== Task to carry out ==
I'd like every line from the material below that has "video" in it.

== Data supplied ==
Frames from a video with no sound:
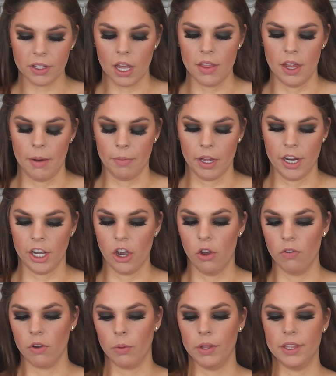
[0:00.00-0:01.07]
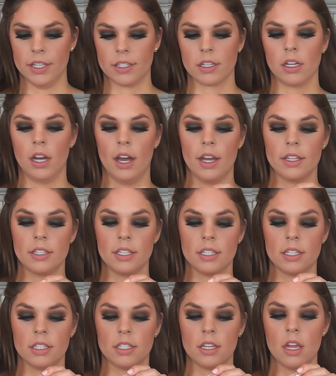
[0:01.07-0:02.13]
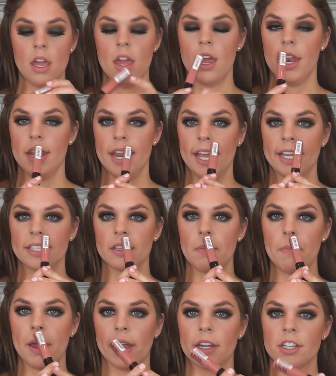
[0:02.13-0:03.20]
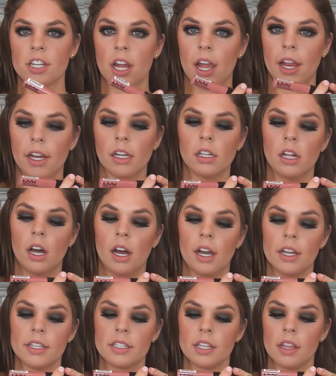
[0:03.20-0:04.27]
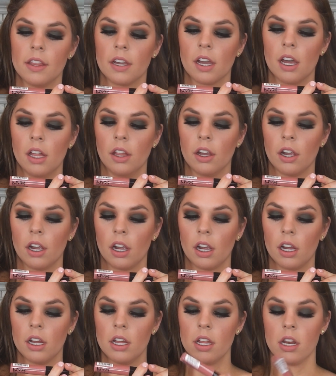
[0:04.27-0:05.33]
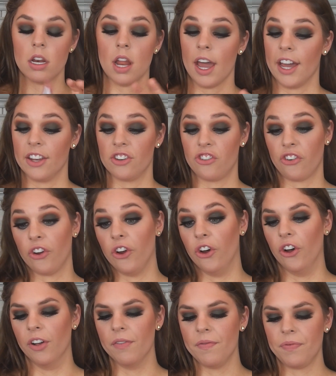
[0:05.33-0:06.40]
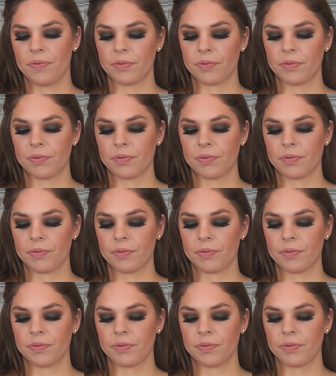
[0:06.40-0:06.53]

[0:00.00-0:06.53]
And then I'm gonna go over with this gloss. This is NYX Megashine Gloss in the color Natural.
---
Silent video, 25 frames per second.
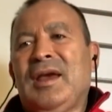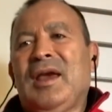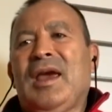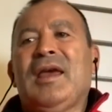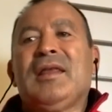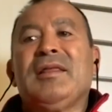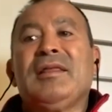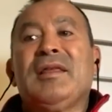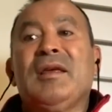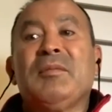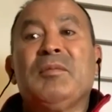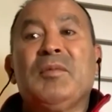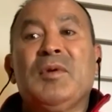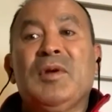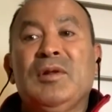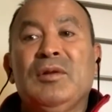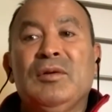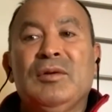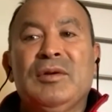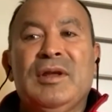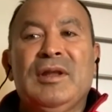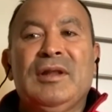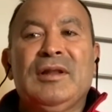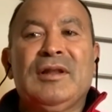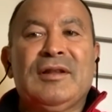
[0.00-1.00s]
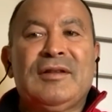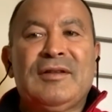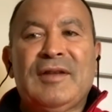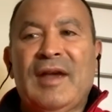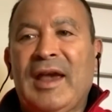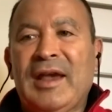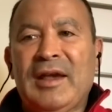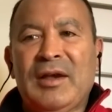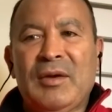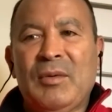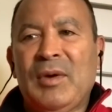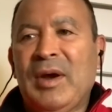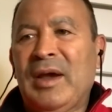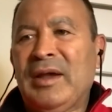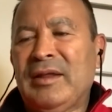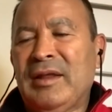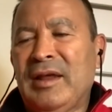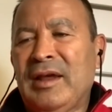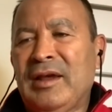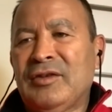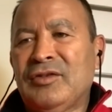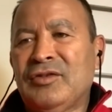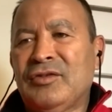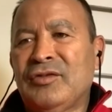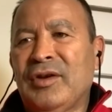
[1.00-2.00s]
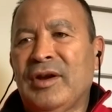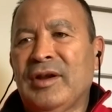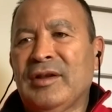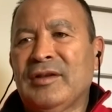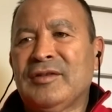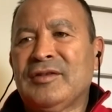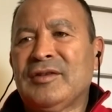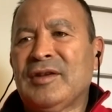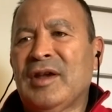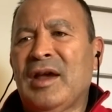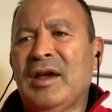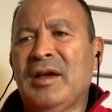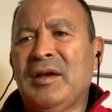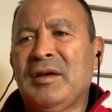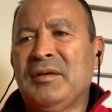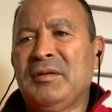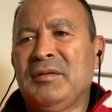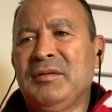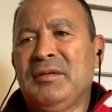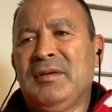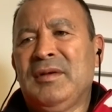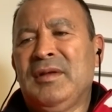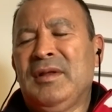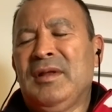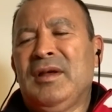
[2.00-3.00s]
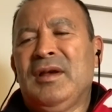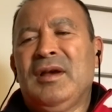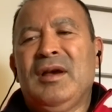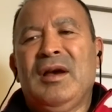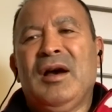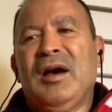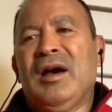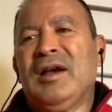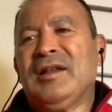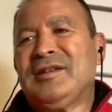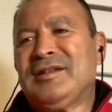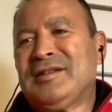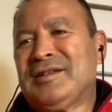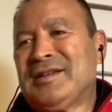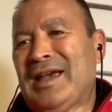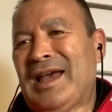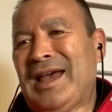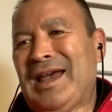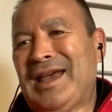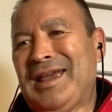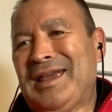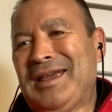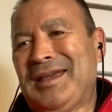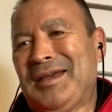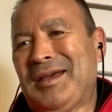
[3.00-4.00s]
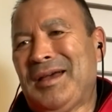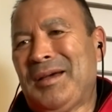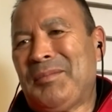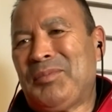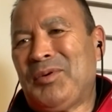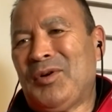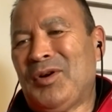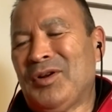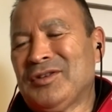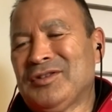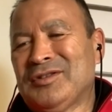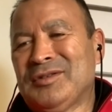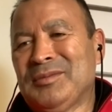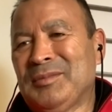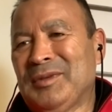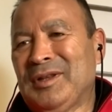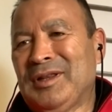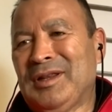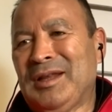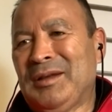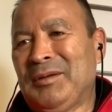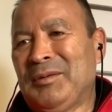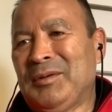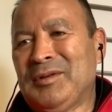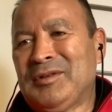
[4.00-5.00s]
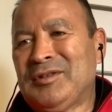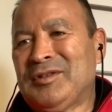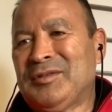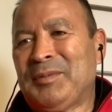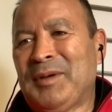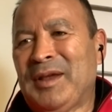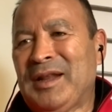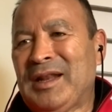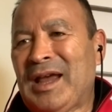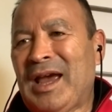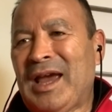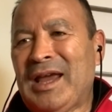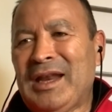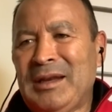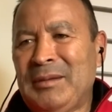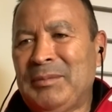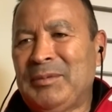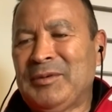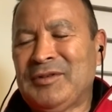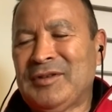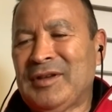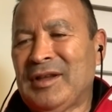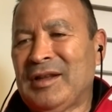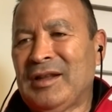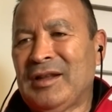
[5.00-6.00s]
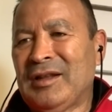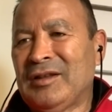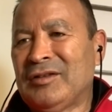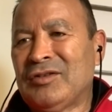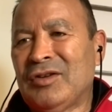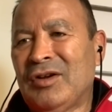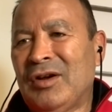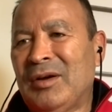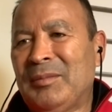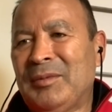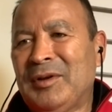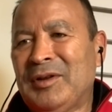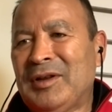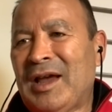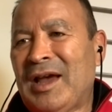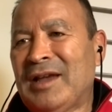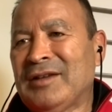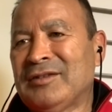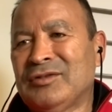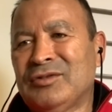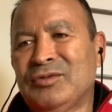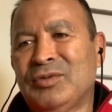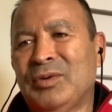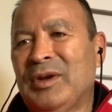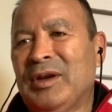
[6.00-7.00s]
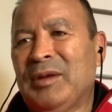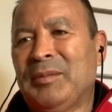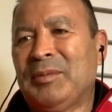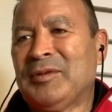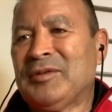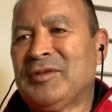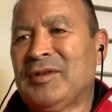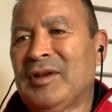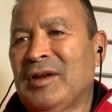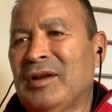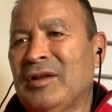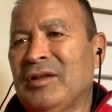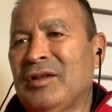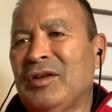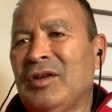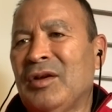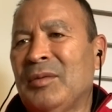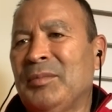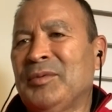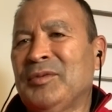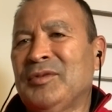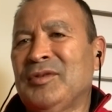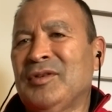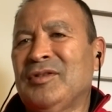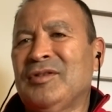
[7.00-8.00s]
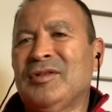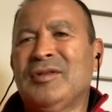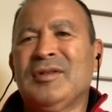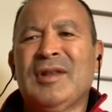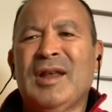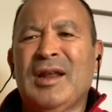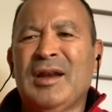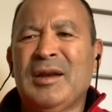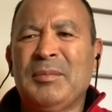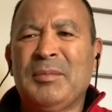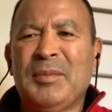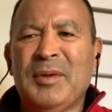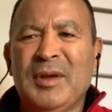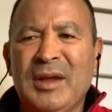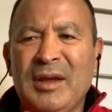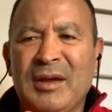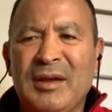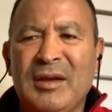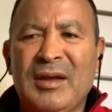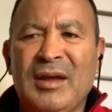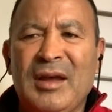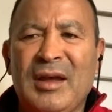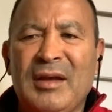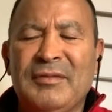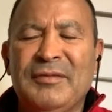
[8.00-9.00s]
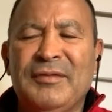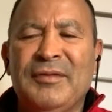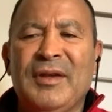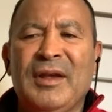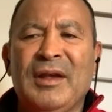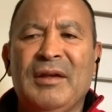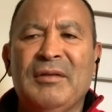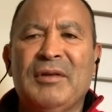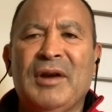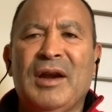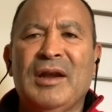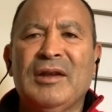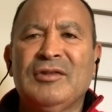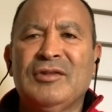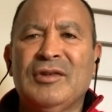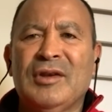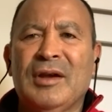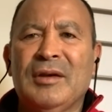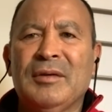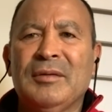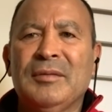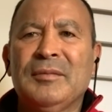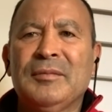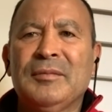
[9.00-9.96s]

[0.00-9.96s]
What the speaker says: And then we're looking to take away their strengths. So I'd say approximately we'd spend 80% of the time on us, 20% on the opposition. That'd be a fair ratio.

== Expected answer ==
Frames from a video with no sound:
Silent video, 25 frames per second.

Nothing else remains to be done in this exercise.